After making a two centimeter ventral midline abdominal incision, pull back the intestine with gauze soaked in 37 degrees Celsius saline to expose the left renal artery. Carefully, but bluntly, dissect the fat away from the renal artery using curved tweezers. Using sterile sharp scissors, cut the weighing paper into a rectangle of the same size as the renal artery.
Cut several pieces of the weighing paper at a time to keep the shape same. Dip the weighing paper in 10%phenol ethanol solution for at least 30 seconds. Cover the surface of the left renal artery and wrap the vessel with the weighing paper for two minutes.
Use gauze to protect the surrounding tissues to avoid the weighing paper from touching the kidney and intestine. Repeat the same procedure for the right renal artery. After surgery, reposition the muscles into their initial position and close the peritoneum with 6-0 Vicryl sutures in an interrupted suture pattern, then close the skin with interrupted 4-0 nylon sutures.
Monitor all mice until fully recovered. A significant increase in systolic blood pressure was observed at one week after angiotensin II infusion. The renal sympathetic denervation, or RDN, angiotensin II group showed a significant reduction in systolic blood pressure compared to the sham angiotensin II group at 21 days after the RDN procedure.
No significant difference was observed between sham and RDN groups at two weeks after the RDN procedure. Hematoxylin and eosin staining of renal sympathetic nerve and renal artery is shown here. No thickening of the intima layer of the renal artery was observed in the four groups.
Compared to shams group, fragmented, and pyknotic nuclei, digestion and swelling of endoneurial tissue were observed in both RDN groups. Immunohistochemistry of the nerve bundles revealed that the expression of tyrosine hydroxylase was significantly decreased in RDN and RDN angiotensin II group compared to both shams group. Renal cortical norepinephrine content in the denervated kidneys in both normotensive and the hypertensive group was significantly reduced compared to the innervated kidney.
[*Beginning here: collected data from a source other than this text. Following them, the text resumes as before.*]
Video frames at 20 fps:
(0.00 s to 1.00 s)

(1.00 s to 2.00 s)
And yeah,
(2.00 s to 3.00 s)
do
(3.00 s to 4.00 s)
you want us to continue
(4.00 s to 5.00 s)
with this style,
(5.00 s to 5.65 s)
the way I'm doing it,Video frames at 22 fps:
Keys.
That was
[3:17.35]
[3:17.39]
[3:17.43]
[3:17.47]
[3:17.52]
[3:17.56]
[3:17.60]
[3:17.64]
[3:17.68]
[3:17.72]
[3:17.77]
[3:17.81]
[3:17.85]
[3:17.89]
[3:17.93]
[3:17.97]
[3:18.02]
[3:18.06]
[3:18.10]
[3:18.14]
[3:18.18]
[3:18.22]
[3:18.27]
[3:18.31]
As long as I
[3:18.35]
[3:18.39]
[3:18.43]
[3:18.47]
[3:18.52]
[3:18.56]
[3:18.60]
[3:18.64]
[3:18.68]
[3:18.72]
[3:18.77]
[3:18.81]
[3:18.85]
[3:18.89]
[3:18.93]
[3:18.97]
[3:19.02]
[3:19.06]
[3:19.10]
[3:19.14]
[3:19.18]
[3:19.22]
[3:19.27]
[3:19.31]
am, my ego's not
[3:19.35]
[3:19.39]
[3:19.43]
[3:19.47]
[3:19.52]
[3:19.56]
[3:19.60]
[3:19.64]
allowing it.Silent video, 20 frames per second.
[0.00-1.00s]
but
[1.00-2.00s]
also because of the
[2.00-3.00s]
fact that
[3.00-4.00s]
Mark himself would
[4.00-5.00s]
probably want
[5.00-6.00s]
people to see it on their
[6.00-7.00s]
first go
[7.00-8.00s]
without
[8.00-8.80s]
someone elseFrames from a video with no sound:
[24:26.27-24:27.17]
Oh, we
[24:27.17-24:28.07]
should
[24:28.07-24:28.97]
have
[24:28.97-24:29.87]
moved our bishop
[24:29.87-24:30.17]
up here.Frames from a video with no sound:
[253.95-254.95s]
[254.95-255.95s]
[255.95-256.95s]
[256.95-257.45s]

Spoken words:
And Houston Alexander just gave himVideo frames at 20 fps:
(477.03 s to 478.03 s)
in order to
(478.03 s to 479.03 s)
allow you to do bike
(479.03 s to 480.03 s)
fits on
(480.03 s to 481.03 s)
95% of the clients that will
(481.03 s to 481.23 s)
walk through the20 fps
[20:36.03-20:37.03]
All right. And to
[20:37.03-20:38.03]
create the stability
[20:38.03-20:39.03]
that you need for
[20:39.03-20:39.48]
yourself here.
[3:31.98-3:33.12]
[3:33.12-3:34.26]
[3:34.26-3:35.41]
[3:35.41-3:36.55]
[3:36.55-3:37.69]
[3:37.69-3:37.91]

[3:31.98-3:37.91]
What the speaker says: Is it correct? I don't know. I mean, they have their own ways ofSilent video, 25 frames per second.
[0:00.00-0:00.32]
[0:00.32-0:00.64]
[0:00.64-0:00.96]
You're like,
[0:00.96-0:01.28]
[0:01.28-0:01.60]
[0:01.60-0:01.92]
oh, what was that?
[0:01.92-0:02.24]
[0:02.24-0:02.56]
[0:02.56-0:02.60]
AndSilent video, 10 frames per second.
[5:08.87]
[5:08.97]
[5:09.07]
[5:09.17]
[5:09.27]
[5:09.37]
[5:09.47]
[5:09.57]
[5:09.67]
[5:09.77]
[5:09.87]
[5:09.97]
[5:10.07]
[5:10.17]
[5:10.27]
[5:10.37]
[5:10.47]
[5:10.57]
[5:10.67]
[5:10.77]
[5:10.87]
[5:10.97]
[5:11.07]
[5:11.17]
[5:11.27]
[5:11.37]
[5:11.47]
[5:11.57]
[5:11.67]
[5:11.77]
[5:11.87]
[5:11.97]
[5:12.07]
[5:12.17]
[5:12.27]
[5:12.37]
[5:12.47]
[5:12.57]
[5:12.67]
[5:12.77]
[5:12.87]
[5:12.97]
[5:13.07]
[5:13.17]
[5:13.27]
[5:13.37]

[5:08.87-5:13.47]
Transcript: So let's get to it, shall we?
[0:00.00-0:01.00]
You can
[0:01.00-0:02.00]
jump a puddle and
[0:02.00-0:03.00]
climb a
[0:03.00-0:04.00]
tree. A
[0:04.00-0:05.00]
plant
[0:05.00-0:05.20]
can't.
Masson staining showed no remarkable increase in intima media of the abdominal aorta among the groups. Representative images of the myocardium in different groups are shown here. Angiotensin II infusion-induced cardiac hypertrophy was improved by RDN treatment by the decrease in interstitial fibrosis and cardiomyocyte size.
During the procedure, do not touch the phenol to the surrounding tissue except to the renal artery because it may cause intestinal obstruction, abdominal infection, and the renal artery stenosis. This method can establish a standardized RDN model to help study the mechanisms that control hypertension. Future applications of this technique can contribute to expanding the pathways that underline the process of hypertension and cardiac hypertrophy.
View the full transcript and gain access to thousands of scientific videos
This article presents a protocol for renal sympathetic denervation (RDN) in mice with hypertension induced by Angiotensin II infusion. The procedure is designed to be repeatable and convenient, allowing researchers to study the regulatory mechanisms of RDN on hypertension and cardiac hypertrophy.
Standardized renal sympathetic denervation (RDN) models are critical for dissecting the mechanistic underpinnings of hypertension and cardiac hypertrophy in preclinical research. This protocol enables reproducible interrogation of neurogenic blood pressure regulation, supporting predictive confidence in target validation and mechanistic de-risking. The approach facilitates translational continuity from discovery biology to preclinical model development for cardiovascular drug portfolios.
This RDN model integrates into the discovery-to-preclinical continuum, bridging mechanistic studies and translational research in hypertension and cardiac hypertrophy.